* _BRIEF_
Return the records exactly as they appear below, omitting the pictures.

* _GIVEN RECORDS_
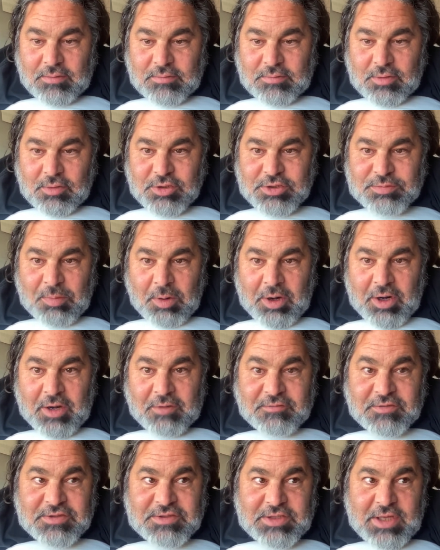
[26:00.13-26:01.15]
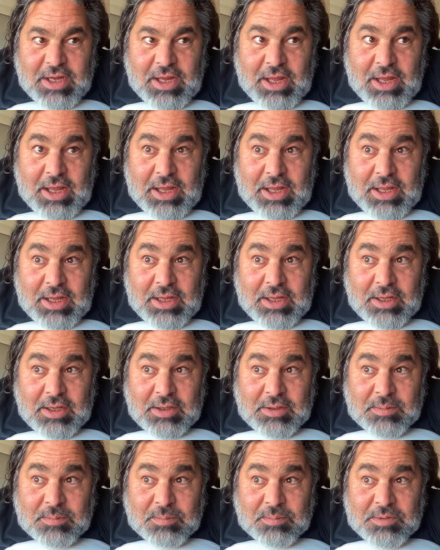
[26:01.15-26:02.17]
They were smart enough to say,
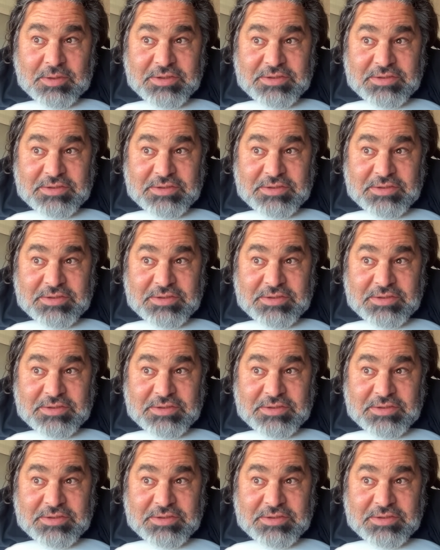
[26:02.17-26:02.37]
hey, this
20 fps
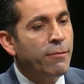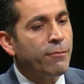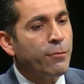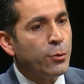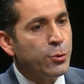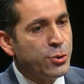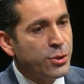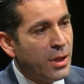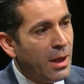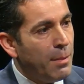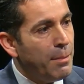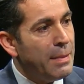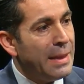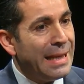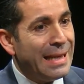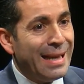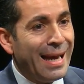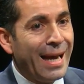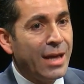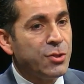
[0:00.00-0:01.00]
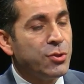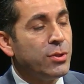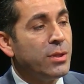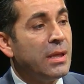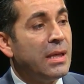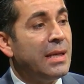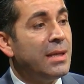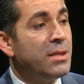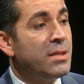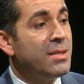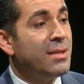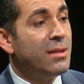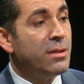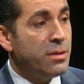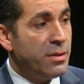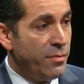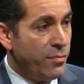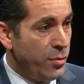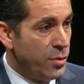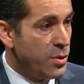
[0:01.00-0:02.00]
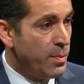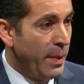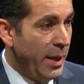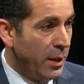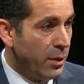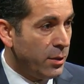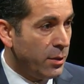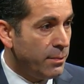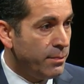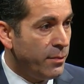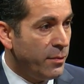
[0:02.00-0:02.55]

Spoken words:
For some, it actually is the difference maker.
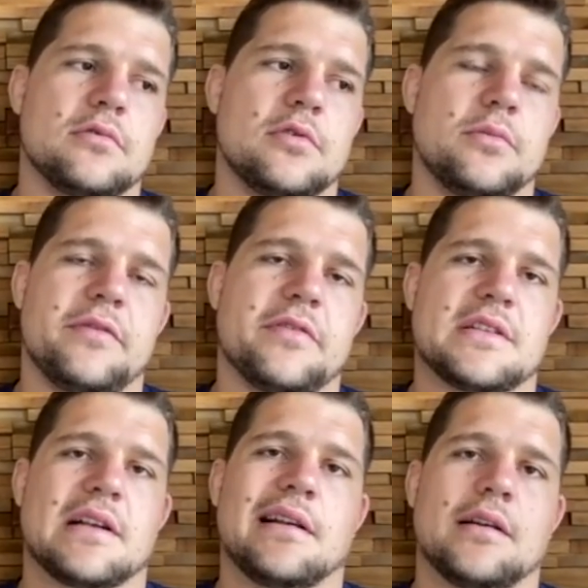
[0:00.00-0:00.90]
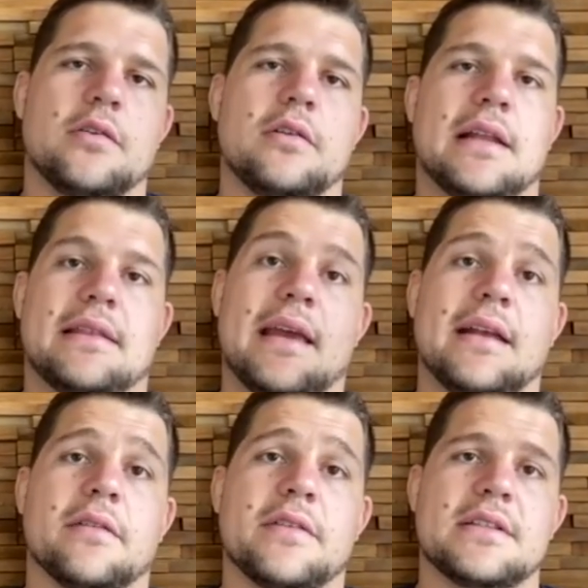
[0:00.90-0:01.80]
to be physically good at the
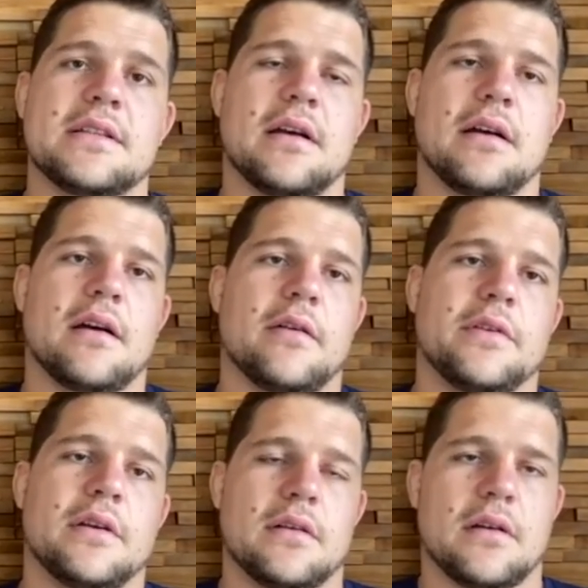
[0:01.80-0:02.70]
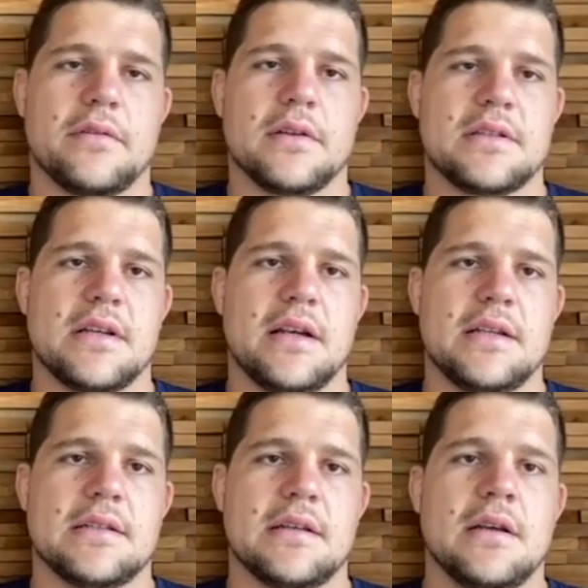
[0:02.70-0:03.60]
end of this uh, of the of the
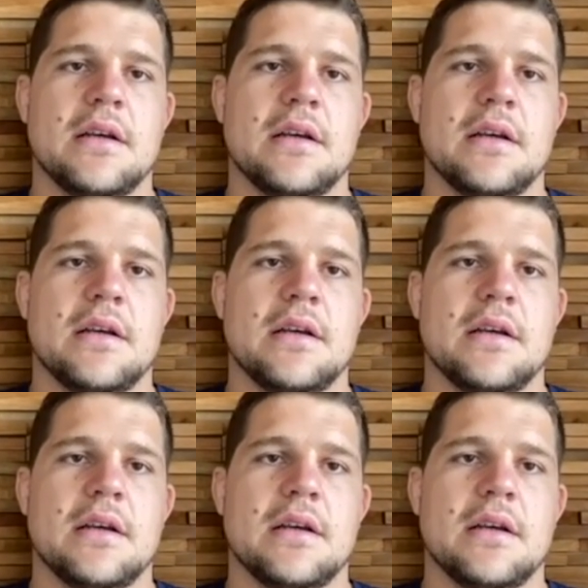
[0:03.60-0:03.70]
series.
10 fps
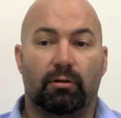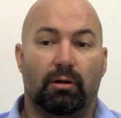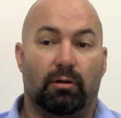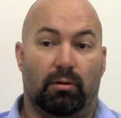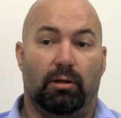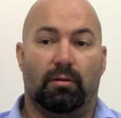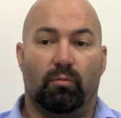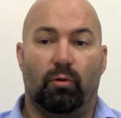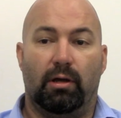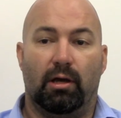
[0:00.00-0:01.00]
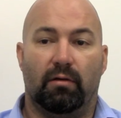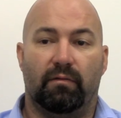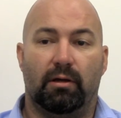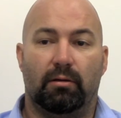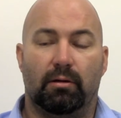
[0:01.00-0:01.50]
And, and we
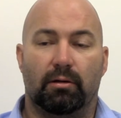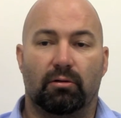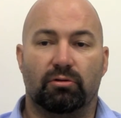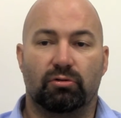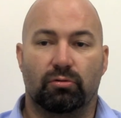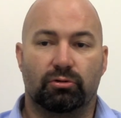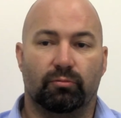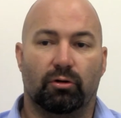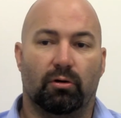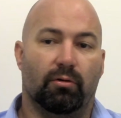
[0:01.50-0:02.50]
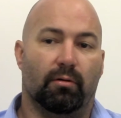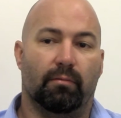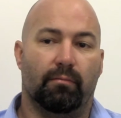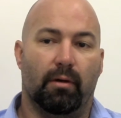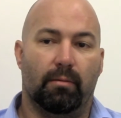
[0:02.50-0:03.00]
have a, a consortium called
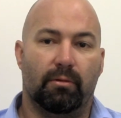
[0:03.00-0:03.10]
the,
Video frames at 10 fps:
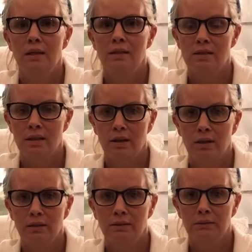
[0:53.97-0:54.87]
this
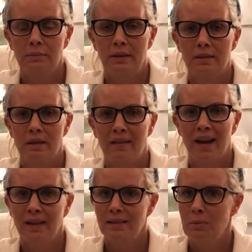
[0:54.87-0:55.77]
year because I've
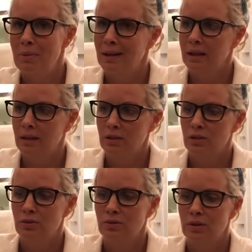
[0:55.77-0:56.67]
had some belly
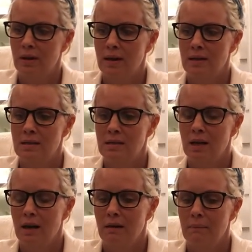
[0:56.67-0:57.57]
issues, and
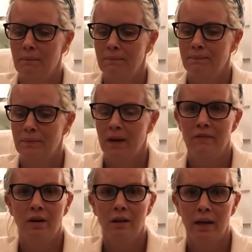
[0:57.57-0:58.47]
I
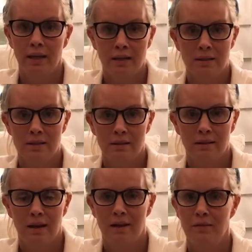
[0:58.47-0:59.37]
have colitis.
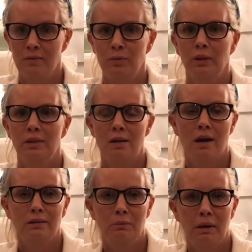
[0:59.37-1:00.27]
I haven't really
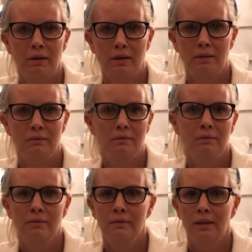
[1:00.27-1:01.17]
talked about it.
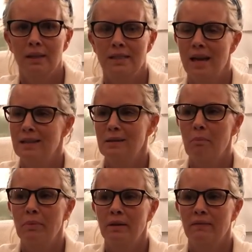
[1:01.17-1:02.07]
It's not
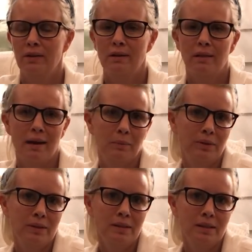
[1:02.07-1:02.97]
something very
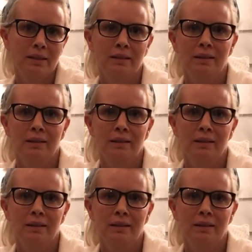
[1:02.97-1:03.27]
glamorous.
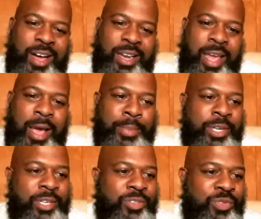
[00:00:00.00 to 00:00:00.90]
Carl
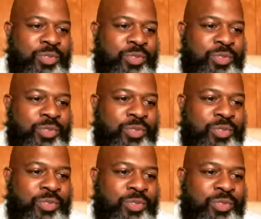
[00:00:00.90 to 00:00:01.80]
Albert Israel
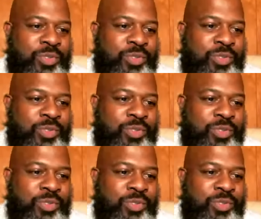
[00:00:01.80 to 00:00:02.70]
Doctrine account,
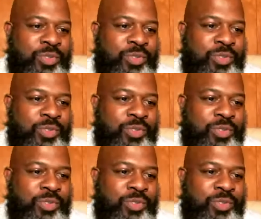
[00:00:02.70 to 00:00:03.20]
right?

* _EXPECTED ANSWER_
[26:00.13-26:01.15]
[26:01.15-26:02.17]
They were smart enough to say,
[26:02.17-26:02.37]
hey, this
20 fps
[0:00.00-0:01.00]
[0:01.00-0:02.00]
[0:02.00-0:02.55]

Spoken words:
For some, it actually is the difference maker.
[0:00.00-0:00.90]
[0:00.90-0:01.80]
to be physically good at the
[0:01.80-0:02.70]
[0:02.70-0:03.60]
end of this uh, of the of the
[0:03.60-0:03.70]
series.
10 fps
[0:00.00-0:01.00]
[0:01.00-0:01.50]
And, and we
[0:01.50-0:02.50]
[0:02.50-0:03.00]
have a, a consortium called
[0:03.00-0:03.10]
the,
Video frames at 10 fps:
[0:53.97-0:54.87]
this
[0:54.87-0:55.77]
year because I've
[0:55.77-0:56.67]
had some belly
[0:56.67-0:57.57]
issues, and
[0:57.57-0:58.47]
I
[0:58.47-0:59.37]
have colitis.
[0:59.37-1:00.27]
I haven't really
[1:00.27-1:01.17]
talked about it.
[1:01.17-1:02.07]
It's not
[1:02.07-1:02.97]
something very
[1:02.97-1:03.27]
glamorous.
[00:00:00.00 to 00:00:00.90]
Carl
[00:00:00.90 to 00:00:01.80]
Albert Israel
[00:00:01.80 to 00:00:02.70]
Doctrine account,
[00:00:02.70 to 00:00:03.20]
right?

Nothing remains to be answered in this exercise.